As schematized in Fig. 1A, it is important to note that, during a primary influenza infection, the innate and cellular responses (blue curve) play the key role in viral clearance whereas neutralizing antibodies (green curve) are generated later and do not play a significant role unless the viral load is high and sustained (Woodland, 2003). The primary CTL response is detectable in blood after 6–14 days whereas the neutralizing antibody response peaks at 4–6 weeks (Cox et al., 2004). Critically, the CTL response is down-regulated after viral clearance (Woodland, 2003), disappears by day 21 post-infection (Cox et al., 2004) and is followed by a state of immunological “memory” with antigen-specific T cells. The memory cells cannot prevent HR as well as specific antibodies could, but they can reduce the severity of the disease (Woodland, 2003). Finally, it has been reported that a serum or mucosal antibody response cannot be detected in approximately 10 to 20% of subjects after natural influenza infection (Cox et al., 2004; Tamura and Kurata, 2004; Miller et al., 2010; Chen et al., 2010; Hung et al., 2010; Chan et al., 2011).

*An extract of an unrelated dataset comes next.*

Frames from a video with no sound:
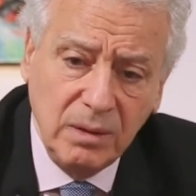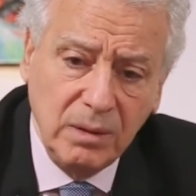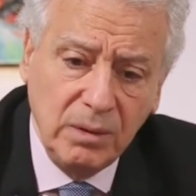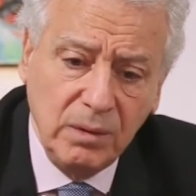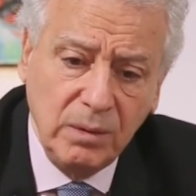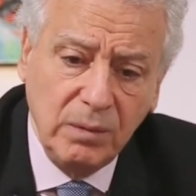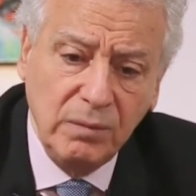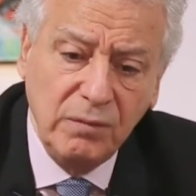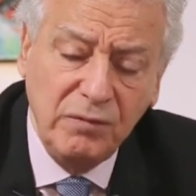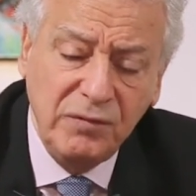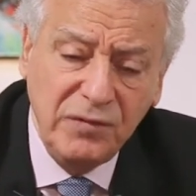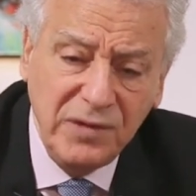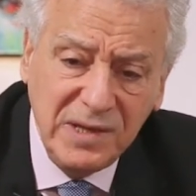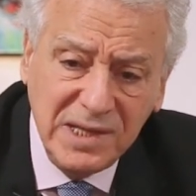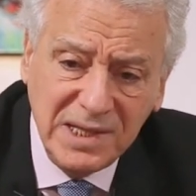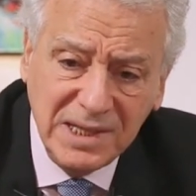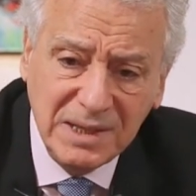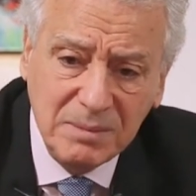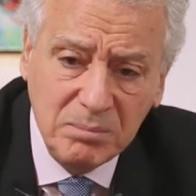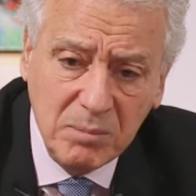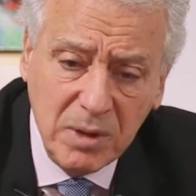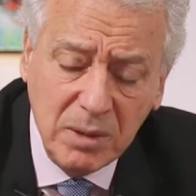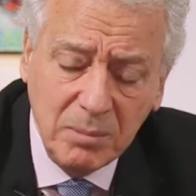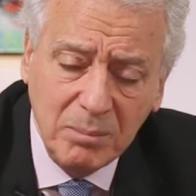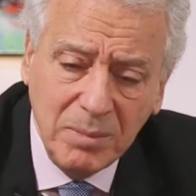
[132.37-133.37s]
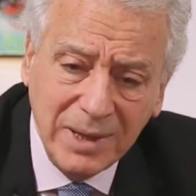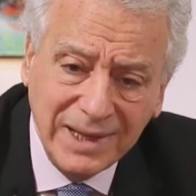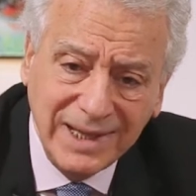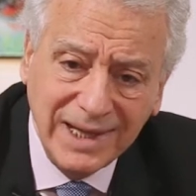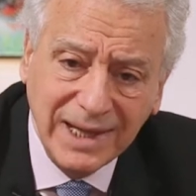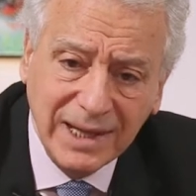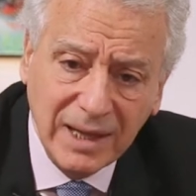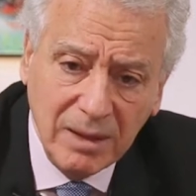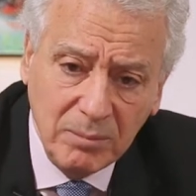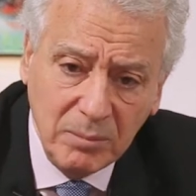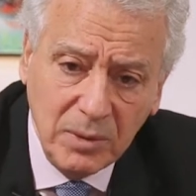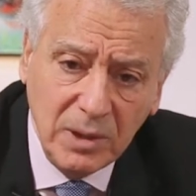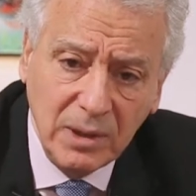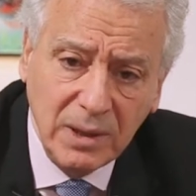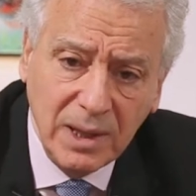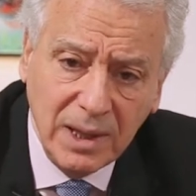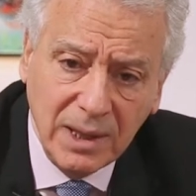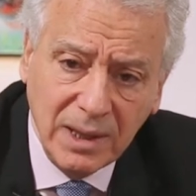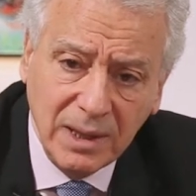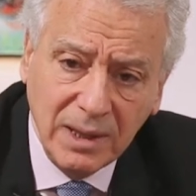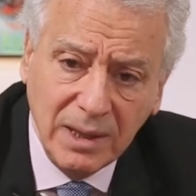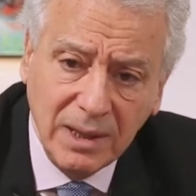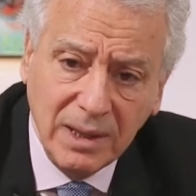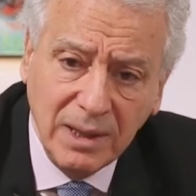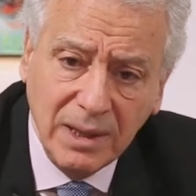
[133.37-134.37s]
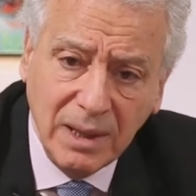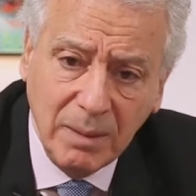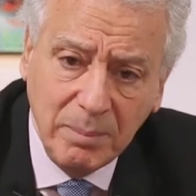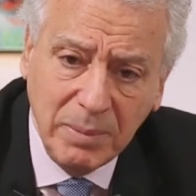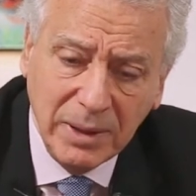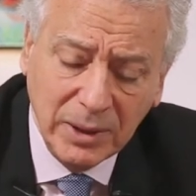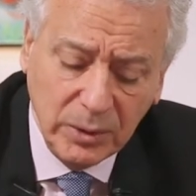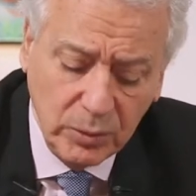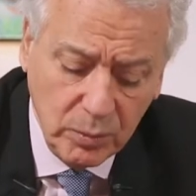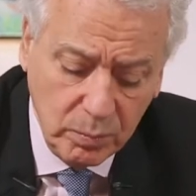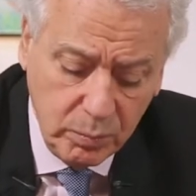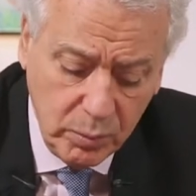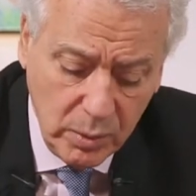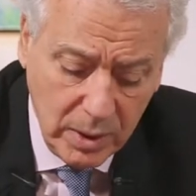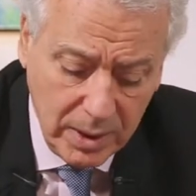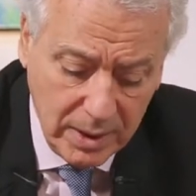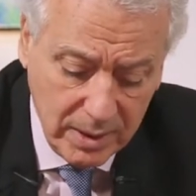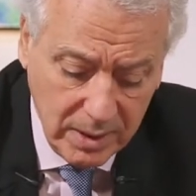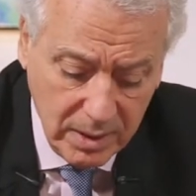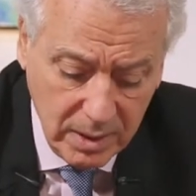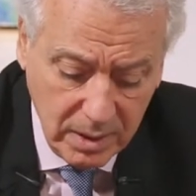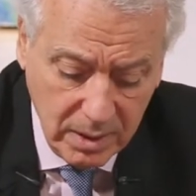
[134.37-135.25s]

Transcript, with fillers: euh, physiquement, matériellement la, perte de poids.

Fig. 1B shows the SEICWH model which extends the classical SEIR model to account for the dynamics and host heterogeneity of the primary immune response to influenza in humans. Following recovery, hosts remain temporarily protected against HR thanks to the cellular response. Accordingly, they enter the C stage (cellular protection). Then, following down-regulation of the CTL response, the humoral response has a probability *α* to reach a level sufficient to protect against HR. In this case, recovered hosts enter the H stage (humoral protection) but otherwise they remain unprotected and re-enter the susceptible pool (S). Finally, in order to account for potential delay between completion of CTL contraction and full development of the neutralizing antibody response, recovered hosts pass through a time window of susceptibility (W) before entering the *H* stage. Crucially, while in the W stage, individuals can be reinfected following re-exposure to the same strain

In order to account for host heterogeneity in the development of the immune response, we use a stochastic framework to simulate the durations of the successive immunological stages. Defining *τ*_{E}, *τ*_{I}, *τ*_{C} and *τ*_{W} as the times spent by an infected host in the indexed immunological stages, we assume that these four random variables follow independent Erlang distributions with shapes *k*_{E}, *k*_{I}, *k*_{C} and *k*_{W} and means *ϵ*^{−1}, *ν*^{−1}, *γ*^{−1} and *ω*^{−1}, respectively. Erlang distribution with mean *m* and shape *k* is modelled by *k* consecutive sub-stages, each being exponentially distributed with mean *m*/*k*. As illustrated in Fig. S1 the flexibility of the Erlang distribution ranges from the exponential (*k* = 1) to Gaussian-like (*k* 1) distributions. In particular, whenever *k* > 1 the memory-less property of the exponential distribution is lost, thus providing more realistic distribution for biological processes with delays such as recovery or contraction of the CTL response (Wearing et al., 2005). In Fig. 1B, as well as in the rest of the paper, we use *k*_{E} = *k*_{I} = 2, *k*_{W} = 1 and *k*_{C} = 5. Justification of these values is provided in section “Parameter inference via maximum likelihood”.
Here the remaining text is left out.